CONTENT WARNING: This story contains detailed description of sexual assault.
If you or someone you know has been sexually assaulted, there is help available. At TCU, call the 24/7 confidential counseling helpline at 817-257-7233 or contact Confidential Advocate Ms. Leah Carnahan at firstname.lastname@example.org or 817-257-5225. You can also call the national sexual assault hotline at 1-800-656-4673.
Hello! My name is Martin Vershel, writer of the Girl, For Real column! Today I am with the leadership of It’s On Us, an organization to build a movement to combat sexual violence, educate and raise awareness on campus, and provide resources for those affected: President Mackenzi Abbott, Vice President Liza Bilich, and Social Media Chair Kendall McCarthy! What’s up?
How are y’all doing?
ALL: Pretty good!
To start things off, tell me a little bit about your favorite part of the mission and events for It’s On Us?
Mackenzi: My favorite part of the It's On Us mission is the inclusivity of it. We work to bring awareness AND intervention. The combination of education and prevention is essential. Plus, sexual assault affects so many different groups at different rates and has so many different impacts on everything like mental health and policy.
Liza: Same! My favorite part is that we have created a safe space on campus for survivors to feel supported and engaged with the community. I think it speaks wonders for people to be able to feel comfortable sharing their stories and engaging with an organization they can trust. I love the events that It’s On Us puts on because not only are we creating a safe space, we are creating an environment that allows people to feel supported and express their support for survivors.
Kendall: For me, my favorite part of It's On Us is being able to connect people with resources. Often we'll be tabling and we'll have people come up and hear what we're about and be like "Yeah, something like this happened to me." We're able to connect them with confidential resources and welcome them into our organization so that they can connect with other survivors and advocates. I also love how close our executive team is! We really are like a little family and I'm so blessed to know these women.
Awesome! Now tell me, what got y’all into It's On Us in the first place?

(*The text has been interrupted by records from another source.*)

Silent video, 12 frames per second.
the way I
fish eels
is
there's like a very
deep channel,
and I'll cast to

Liza: As a graduating senior, I wanted to get involved with an organization this year I could help leave a legacy for. As It’s On Us was somewhat new to campus, I thought it would be a wonderful opportunity to have a leadership position and share my voice. Also, I am a Women and Gender Studies minor and sexual assault is an issue I feel very passionate about. I love helping women and all people in any way possible, as well as raising awareness for a cause so many are impacted by in college.

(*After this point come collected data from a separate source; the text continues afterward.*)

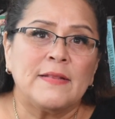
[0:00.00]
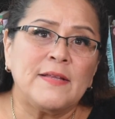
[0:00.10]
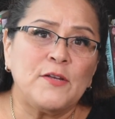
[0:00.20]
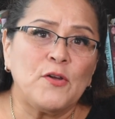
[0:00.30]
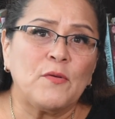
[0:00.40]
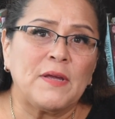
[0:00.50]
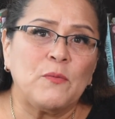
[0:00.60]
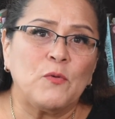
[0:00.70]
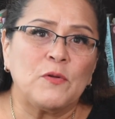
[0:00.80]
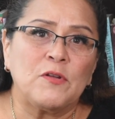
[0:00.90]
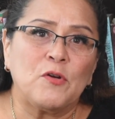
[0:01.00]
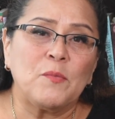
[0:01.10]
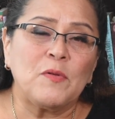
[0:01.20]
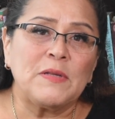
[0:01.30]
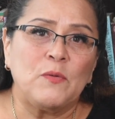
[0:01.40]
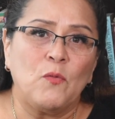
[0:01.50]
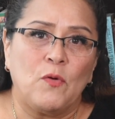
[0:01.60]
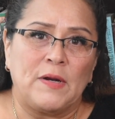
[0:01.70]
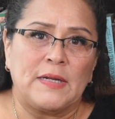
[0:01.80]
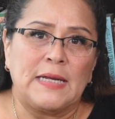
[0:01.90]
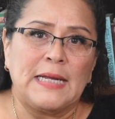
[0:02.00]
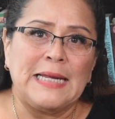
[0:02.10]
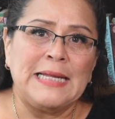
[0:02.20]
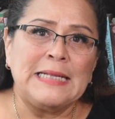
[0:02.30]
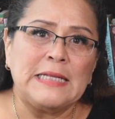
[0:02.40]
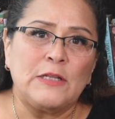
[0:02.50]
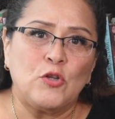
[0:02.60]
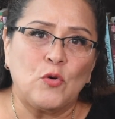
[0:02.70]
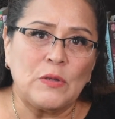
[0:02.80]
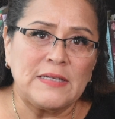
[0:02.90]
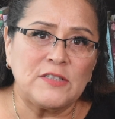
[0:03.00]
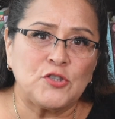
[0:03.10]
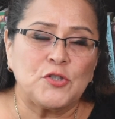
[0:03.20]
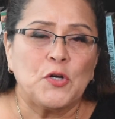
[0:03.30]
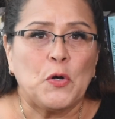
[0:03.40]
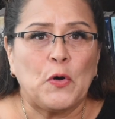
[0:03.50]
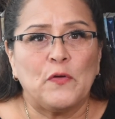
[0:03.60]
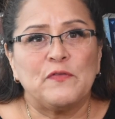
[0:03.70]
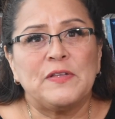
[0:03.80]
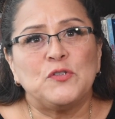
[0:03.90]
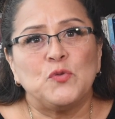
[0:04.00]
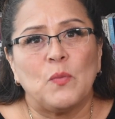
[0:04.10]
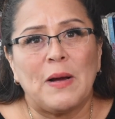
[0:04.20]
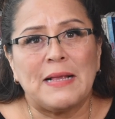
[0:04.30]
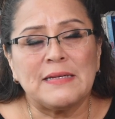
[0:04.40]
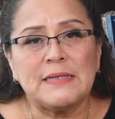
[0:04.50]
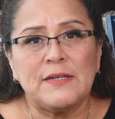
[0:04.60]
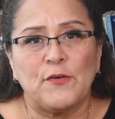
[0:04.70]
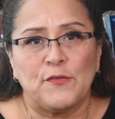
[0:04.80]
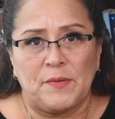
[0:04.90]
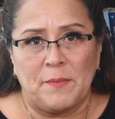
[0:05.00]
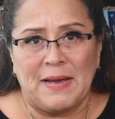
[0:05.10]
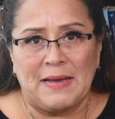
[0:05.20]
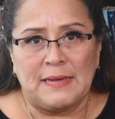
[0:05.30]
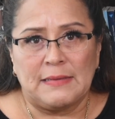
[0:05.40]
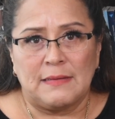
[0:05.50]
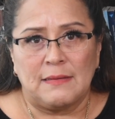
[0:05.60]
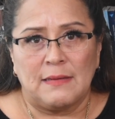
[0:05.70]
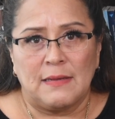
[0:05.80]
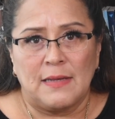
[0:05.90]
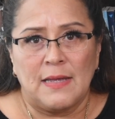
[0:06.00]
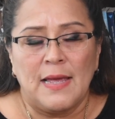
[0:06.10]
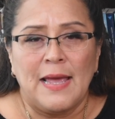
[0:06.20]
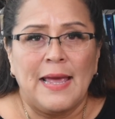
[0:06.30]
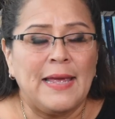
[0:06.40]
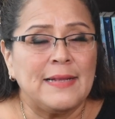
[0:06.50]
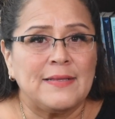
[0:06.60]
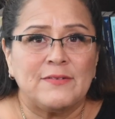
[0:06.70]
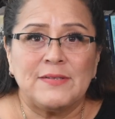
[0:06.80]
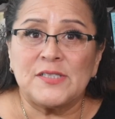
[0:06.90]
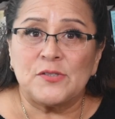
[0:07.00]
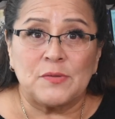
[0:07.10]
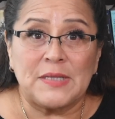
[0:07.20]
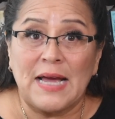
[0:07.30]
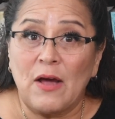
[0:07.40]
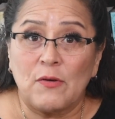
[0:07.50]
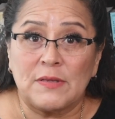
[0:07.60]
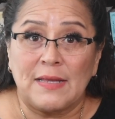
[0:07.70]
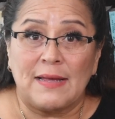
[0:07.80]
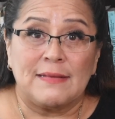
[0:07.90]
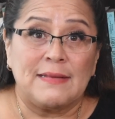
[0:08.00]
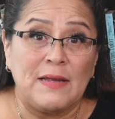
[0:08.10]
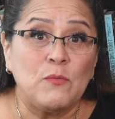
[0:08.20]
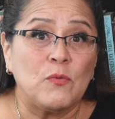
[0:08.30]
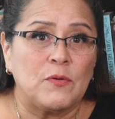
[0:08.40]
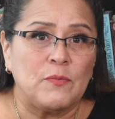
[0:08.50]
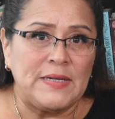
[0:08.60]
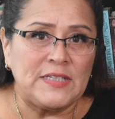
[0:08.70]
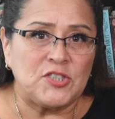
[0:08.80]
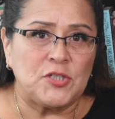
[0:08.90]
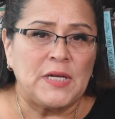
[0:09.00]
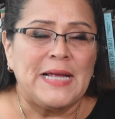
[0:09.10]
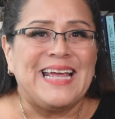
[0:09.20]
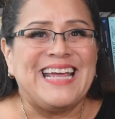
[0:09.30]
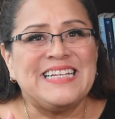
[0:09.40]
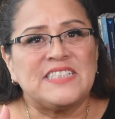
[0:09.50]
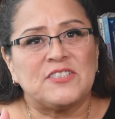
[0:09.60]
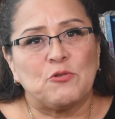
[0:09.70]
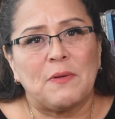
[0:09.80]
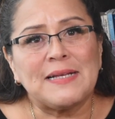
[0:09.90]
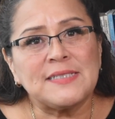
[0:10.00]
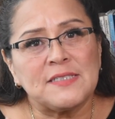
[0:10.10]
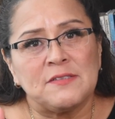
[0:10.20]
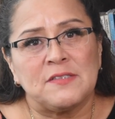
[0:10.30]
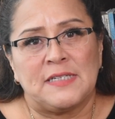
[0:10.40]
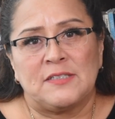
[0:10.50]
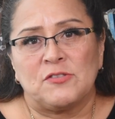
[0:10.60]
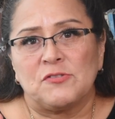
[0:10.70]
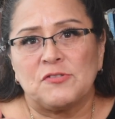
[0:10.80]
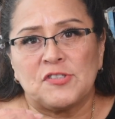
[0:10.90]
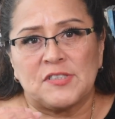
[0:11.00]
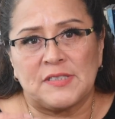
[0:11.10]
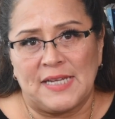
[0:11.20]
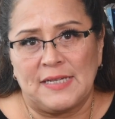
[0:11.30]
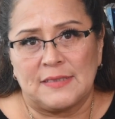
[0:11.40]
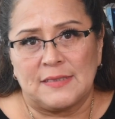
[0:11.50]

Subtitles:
The yogi would normally work in the knowledge of the duality of the mind, and there is no doubt that they would reach a transcendental state.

Kendall: I am lucky enough to not be a survivor myself, but I know far too many. Becoming a member and then very quickly an officer of It's On Us has given me a platform like no other, so that I can let people know that: 1. they're not alone if they have experienced sexual assault and 2. that there are resources out there to help them, right here on campus. I run our social media and I love sharing graphics from other organizations as well as answering DMs about how to get involved.
Can any of you speak to the status of TCU's prevention and support for sexual violence victims?
Mackenzi: I think that TCU has a long way to go to truly support survivors and prevent assaults on a big scale on campus. But I think resources like the CARE office and student-led initiatives, like It's On Us, are the key to making moves to support survivors, and eventually grow prevention work into an integrated part of the whole university.
Truly wonderful! Alright last question, for our readers, what are some ways that they can individually help create a safer environment at TCU?
Mackenzi: Creating a safer environment is easier than you may think. A couple of simple steps to take? One: Listen to and believe survivors. Listen to them and help them feel validated and supported in their healing process. Two: Educate yourself and learn bystander intervention. There are lots of ways to intervene, but always make sure you're keeping yourself and the others in the situation safe. My go-to move is if I see someone in an uncomfortable position, I pretend to know one of them, and ask them to run to the bathroom with me!
Liza: As for creating a safer environment on TCU’s campus, I think getting involved in an organization like It’s On Us is a great place to start. In addition, creating safe spaces where victims and survivors feel comfortable sharing their stories is very important. Feeling supported, loved, and recognized is all anyone ever wants. Individually, I think students can come together and acknowledge that sexual assault is a prevalent issue on college campuses, including here at TCU; this would be the first step towards making a change and creating a safer environment on campus for students to call home.
Kendall: Be an active bystander. Kenzi actually wrote an amazing article for Her Campus on this earlier this week, but just being the one to get the vulnerable person out of the situation can do so much. Of course, we don't want people to be in uncomfortable situations in the first place. To combat this, we can all do a little in our personal circles to combat the sexualization and objectifying of women. Especially men-- I know you talk about hot girls with each other, but be conscious of the language you're using, especially when it comes to sex. One thing I've learned from Leah Carnahan at the TCU CARE office is that all too often, the language we use to describe sex (bang, get some, do it) is either violent or objectifying or both. Be conscious of that and start having those conversations, like why do we say that about a person?